Problem description:
Output the lines of the records from the one containing "[00:00:14.87]" through the last, both ends included. Leave pictures out.

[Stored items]

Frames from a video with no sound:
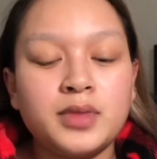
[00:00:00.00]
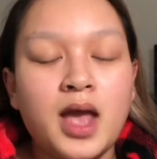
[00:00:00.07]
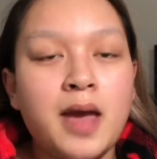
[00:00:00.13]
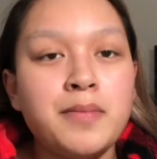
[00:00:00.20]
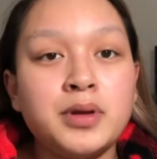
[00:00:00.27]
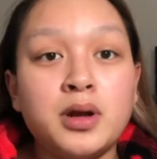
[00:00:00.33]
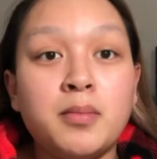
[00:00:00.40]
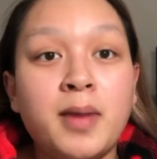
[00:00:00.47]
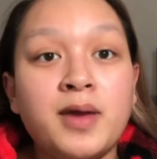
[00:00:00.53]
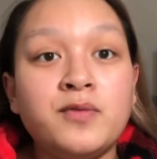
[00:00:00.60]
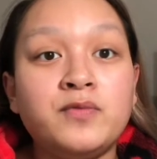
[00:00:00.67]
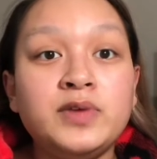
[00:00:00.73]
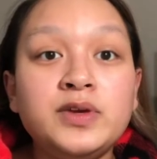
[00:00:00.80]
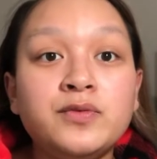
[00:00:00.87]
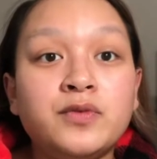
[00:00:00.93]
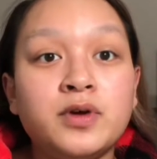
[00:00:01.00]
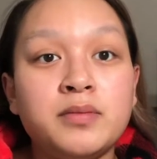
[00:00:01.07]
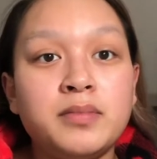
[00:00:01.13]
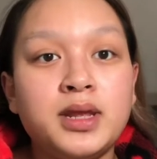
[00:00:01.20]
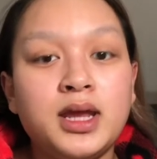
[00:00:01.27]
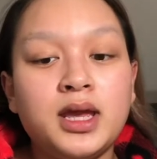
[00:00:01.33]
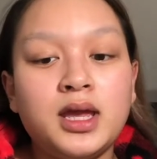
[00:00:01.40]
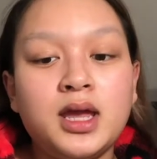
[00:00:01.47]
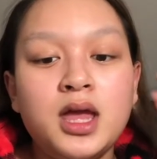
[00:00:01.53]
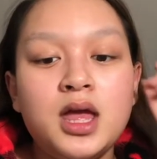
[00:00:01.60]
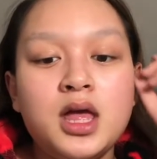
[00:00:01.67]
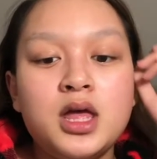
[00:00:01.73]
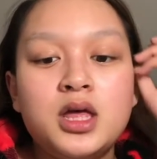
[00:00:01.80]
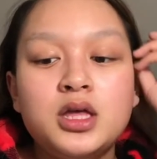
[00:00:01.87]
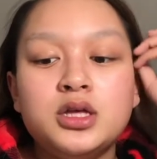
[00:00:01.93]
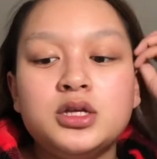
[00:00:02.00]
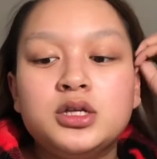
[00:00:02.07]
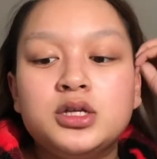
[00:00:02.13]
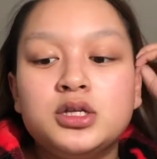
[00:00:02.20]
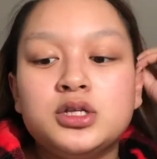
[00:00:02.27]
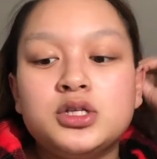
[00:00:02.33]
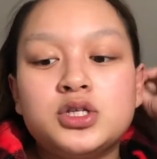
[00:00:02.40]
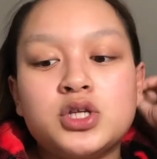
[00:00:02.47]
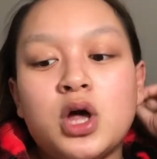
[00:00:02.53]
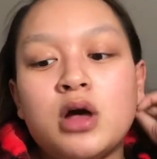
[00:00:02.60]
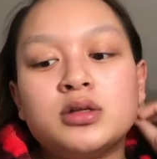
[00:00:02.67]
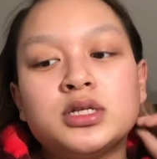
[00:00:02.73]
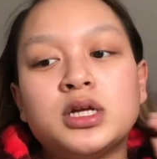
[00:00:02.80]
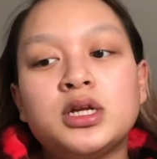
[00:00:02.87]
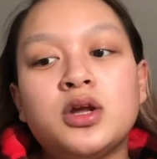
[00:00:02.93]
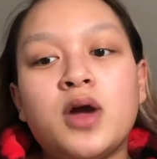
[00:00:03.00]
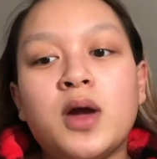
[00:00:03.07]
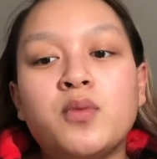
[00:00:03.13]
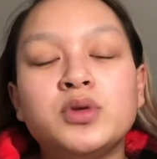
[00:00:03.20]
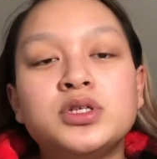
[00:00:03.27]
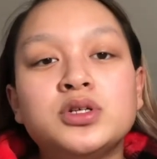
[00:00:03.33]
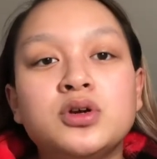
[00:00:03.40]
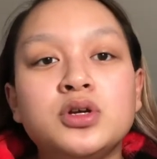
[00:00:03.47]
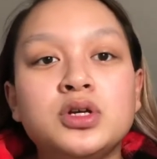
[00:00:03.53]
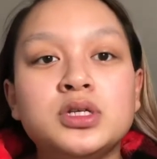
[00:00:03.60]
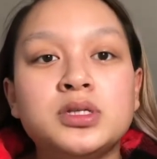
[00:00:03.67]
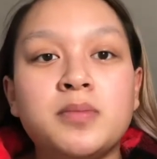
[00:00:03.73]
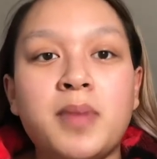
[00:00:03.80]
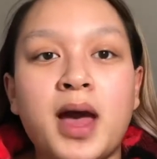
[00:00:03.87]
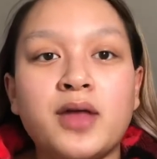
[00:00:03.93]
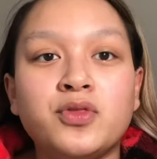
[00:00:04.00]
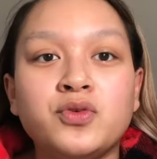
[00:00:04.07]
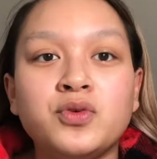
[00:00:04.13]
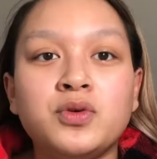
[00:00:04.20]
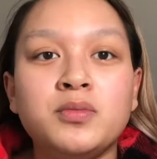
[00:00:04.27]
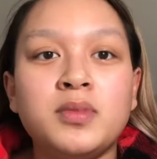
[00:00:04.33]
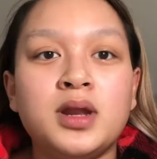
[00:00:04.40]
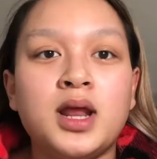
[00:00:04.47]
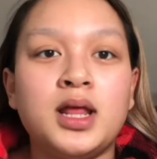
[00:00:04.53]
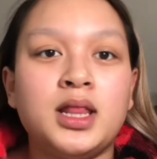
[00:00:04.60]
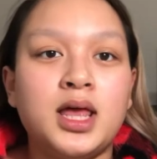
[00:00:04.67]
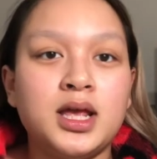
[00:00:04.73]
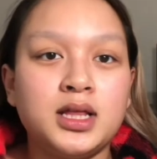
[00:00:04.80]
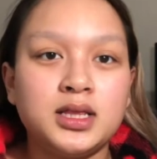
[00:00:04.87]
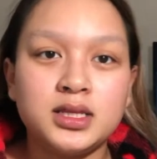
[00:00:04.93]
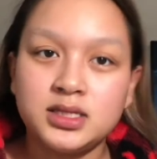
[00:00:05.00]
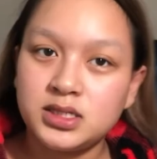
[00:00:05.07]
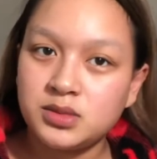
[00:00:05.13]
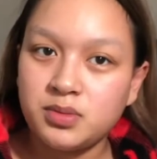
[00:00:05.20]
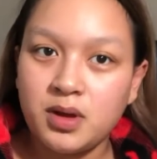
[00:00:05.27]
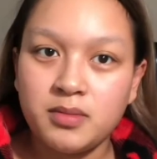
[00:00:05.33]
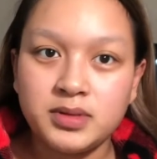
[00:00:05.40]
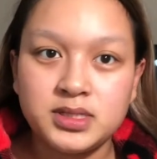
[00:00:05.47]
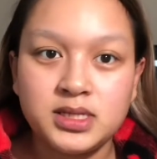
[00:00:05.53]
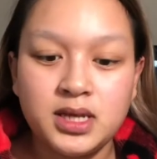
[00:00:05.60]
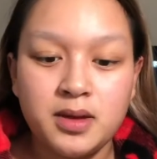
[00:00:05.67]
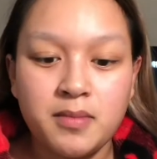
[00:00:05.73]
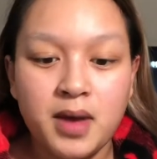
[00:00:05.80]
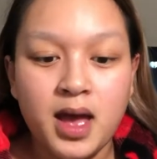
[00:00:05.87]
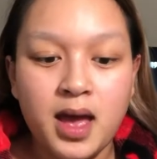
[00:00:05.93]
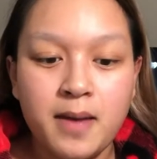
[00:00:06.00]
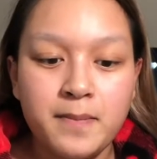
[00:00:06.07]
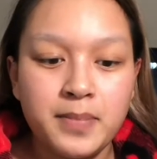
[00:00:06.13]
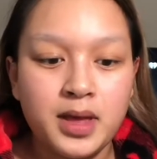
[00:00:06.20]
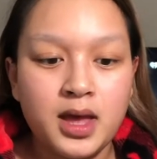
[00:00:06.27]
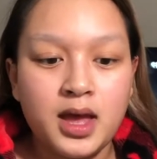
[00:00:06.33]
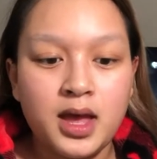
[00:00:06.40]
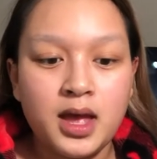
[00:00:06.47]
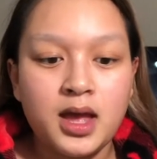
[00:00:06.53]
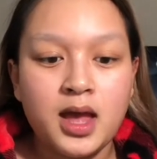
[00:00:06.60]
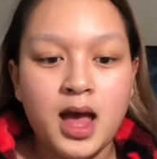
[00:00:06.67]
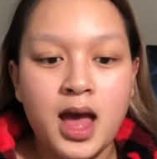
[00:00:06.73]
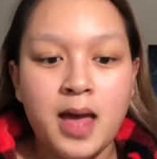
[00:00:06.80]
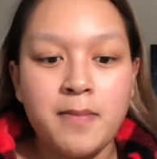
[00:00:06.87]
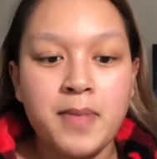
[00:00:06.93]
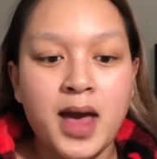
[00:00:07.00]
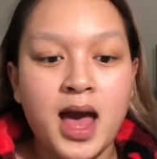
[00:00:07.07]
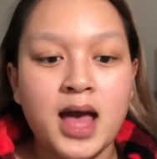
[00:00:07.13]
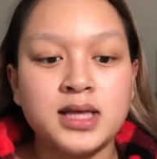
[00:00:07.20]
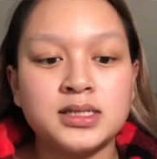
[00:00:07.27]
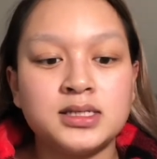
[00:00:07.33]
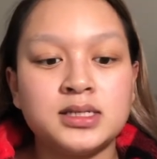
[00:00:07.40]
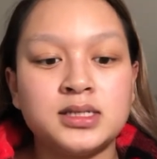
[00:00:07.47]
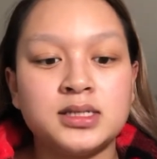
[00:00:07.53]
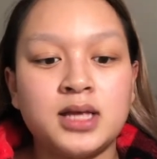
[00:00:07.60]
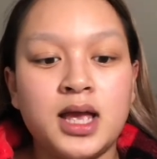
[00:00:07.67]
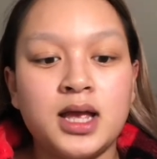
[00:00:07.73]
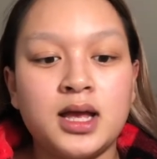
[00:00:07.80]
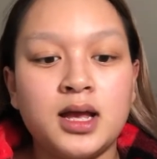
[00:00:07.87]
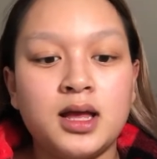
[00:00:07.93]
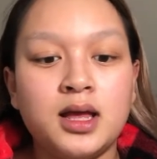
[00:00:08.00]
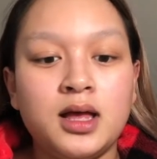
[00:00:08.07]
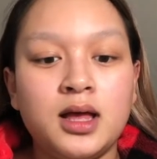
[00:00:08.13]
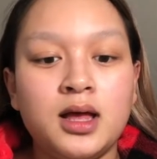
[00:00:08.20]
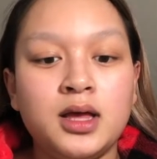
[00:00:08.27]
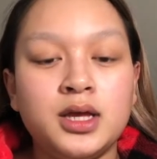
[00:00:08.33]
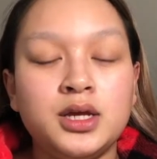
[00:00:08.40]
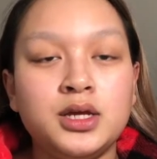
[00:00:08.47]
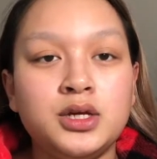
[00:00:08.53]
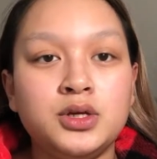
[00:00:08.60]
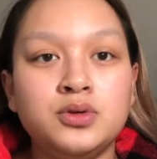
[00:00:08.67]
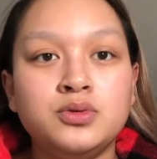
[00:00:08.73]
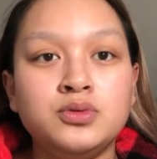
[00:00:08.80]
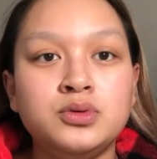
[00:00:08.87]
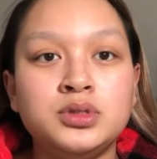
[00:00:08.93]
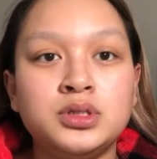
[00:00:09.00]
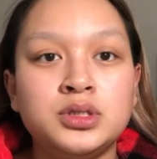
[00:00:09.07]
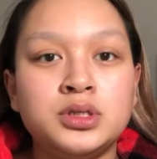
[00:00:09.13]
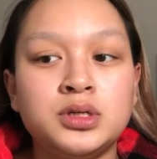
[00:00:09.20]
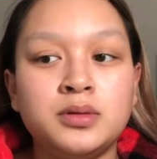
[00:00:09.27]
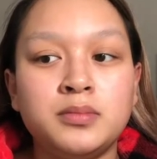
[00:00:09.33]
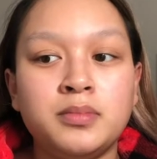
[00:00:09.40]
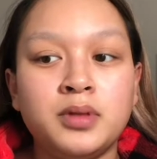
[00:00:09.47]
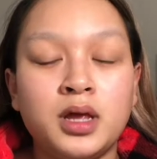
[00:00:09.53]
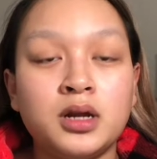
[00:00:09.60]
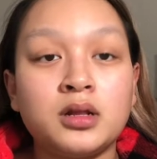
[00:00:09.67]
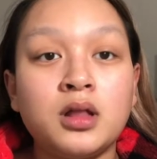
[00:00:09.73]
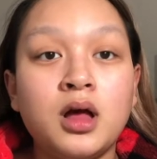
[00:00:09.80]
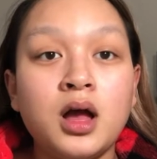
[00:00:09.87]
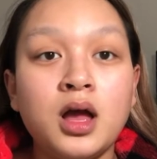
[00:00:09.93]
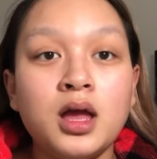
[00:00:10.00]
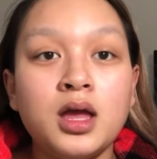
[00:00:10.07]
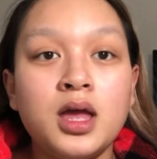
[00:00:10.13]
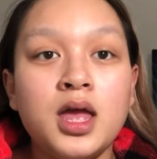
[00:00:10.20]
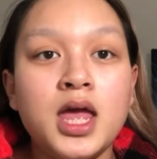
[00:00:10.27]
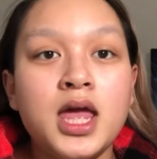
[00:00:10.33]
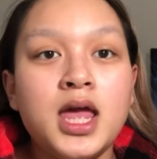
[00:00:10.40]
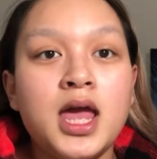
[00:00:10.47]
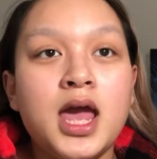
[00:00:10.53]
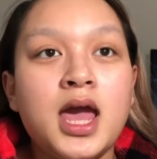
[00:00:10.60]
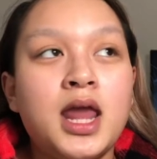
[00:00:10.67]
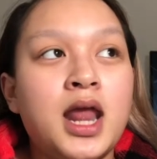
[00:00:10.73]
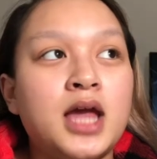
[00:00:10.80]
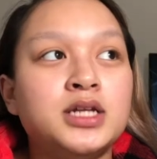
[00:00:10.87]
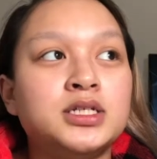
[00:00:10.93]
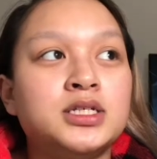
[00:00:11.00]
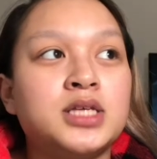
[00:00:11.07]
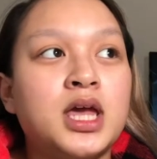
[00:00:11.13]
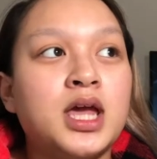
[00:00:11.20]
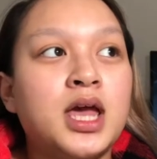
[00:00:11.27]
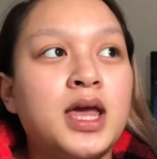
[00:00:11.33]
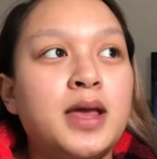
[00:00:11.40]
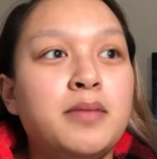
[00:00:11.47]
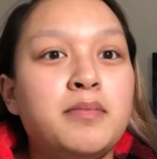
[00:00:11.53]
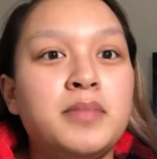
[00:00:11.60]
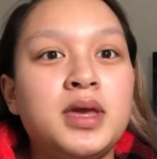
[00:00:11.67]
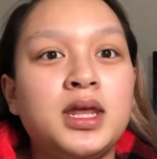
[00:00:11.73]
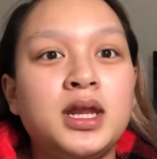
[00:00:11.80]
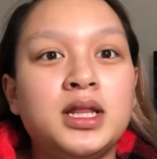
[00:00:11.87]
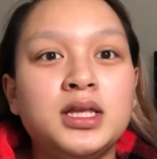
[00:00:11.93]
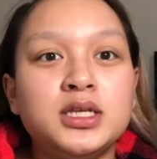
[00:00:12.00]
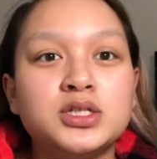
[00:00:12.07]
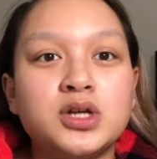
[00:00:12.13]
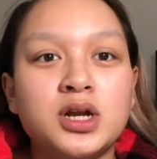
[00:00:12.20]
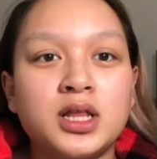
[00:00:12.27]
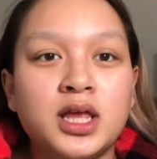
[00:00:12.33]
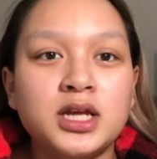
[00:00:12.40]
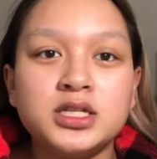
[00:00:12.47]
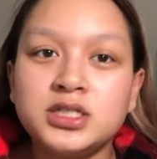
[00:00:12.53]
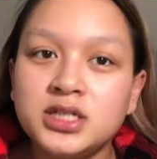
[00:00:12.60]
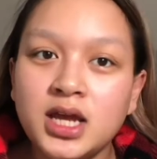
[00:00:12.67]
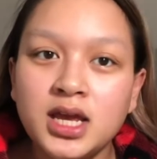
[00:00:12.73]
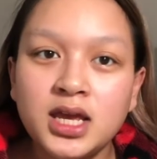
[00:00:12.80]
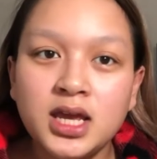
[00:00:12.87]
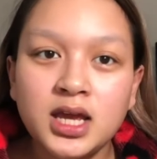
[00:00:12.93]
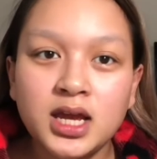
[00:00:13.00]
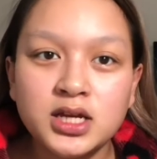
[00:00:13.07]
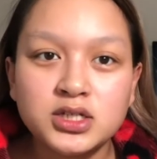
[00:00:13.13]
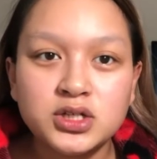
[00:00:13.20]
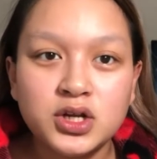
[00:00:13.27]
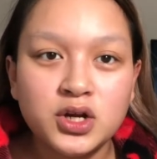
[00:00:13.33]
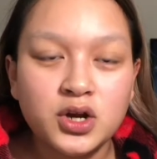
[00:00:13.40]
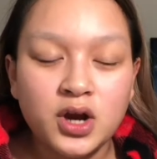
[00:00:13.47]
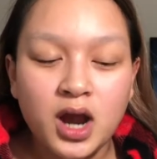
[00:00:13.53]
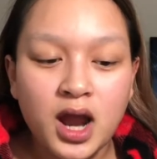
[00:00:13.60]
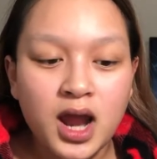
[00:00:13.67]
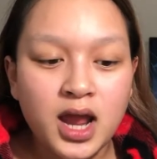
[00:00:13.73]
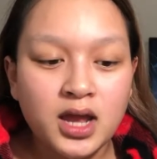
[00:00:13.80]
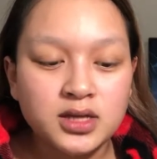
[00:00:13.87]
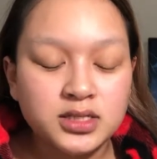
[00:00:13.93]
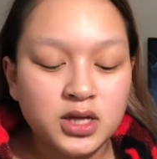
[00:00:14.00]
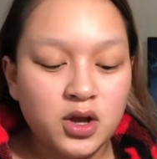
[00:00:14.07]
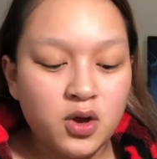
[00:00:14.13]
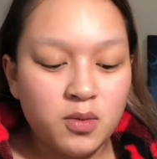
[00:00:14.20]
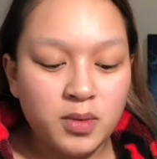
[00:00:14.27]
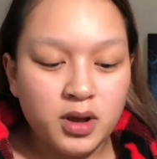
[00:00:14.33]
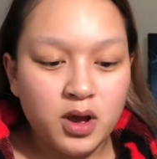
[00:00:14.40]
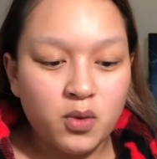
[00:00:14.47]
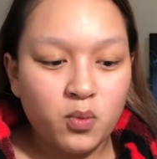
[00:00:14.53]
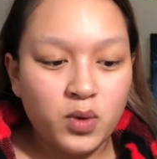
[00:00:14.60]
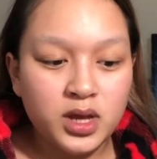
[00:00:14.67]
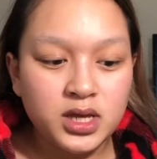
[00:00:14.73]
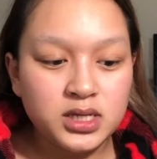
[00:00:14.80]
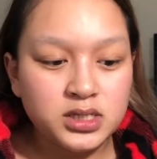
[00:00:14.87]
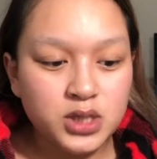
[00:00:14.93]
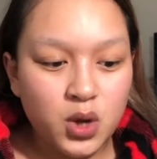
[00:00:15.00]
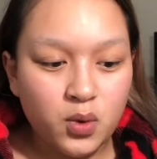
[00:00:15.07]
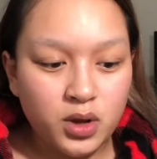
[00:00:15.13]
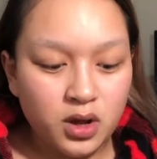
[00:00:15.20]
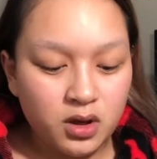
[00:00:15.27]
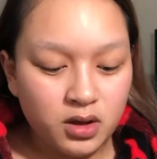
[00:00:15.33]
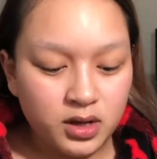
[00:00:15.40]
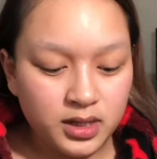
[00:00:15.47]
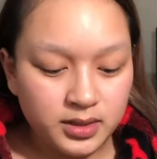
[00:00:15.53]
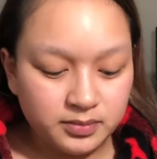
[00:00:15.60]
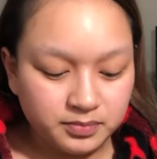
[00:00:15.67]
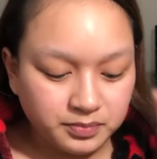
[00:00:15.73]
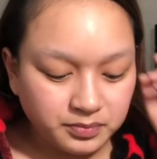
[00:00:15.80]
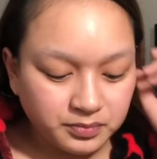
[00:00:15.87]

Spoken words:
I've been on my feet for a minute. So I was like, no, I went to go use the bathroom, and I like, this is probably TMI, but I passed like a huge blood clot, and I just like immediately started like shaking. I started crying. I was like, oh my god, what is going on?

Response to the exercise:
[00:00:14.87]
[00:00:14.93]
[00:00:15.00]
[00:00:15.07]
[00:00:15.13]
[00:00:15.20]
[00:00:15.27]
[00:00:15.33]
[00:00:15.40]
[00:00:15.47]
[00:00:15.53]
[00:00:15.60]
[00:00:15.67]
[00:00:15.73]
[00:00:15.80]
[00:00:15.87]

Spoken words:
I've been on my feet for a minute. So I was like, no, I went to go use the bathroom, and I like, this is probably TMI, but I passed like a huge blood clot, and I just like immediately started like shaking. I started crying. I was like, oh my god, what is going on?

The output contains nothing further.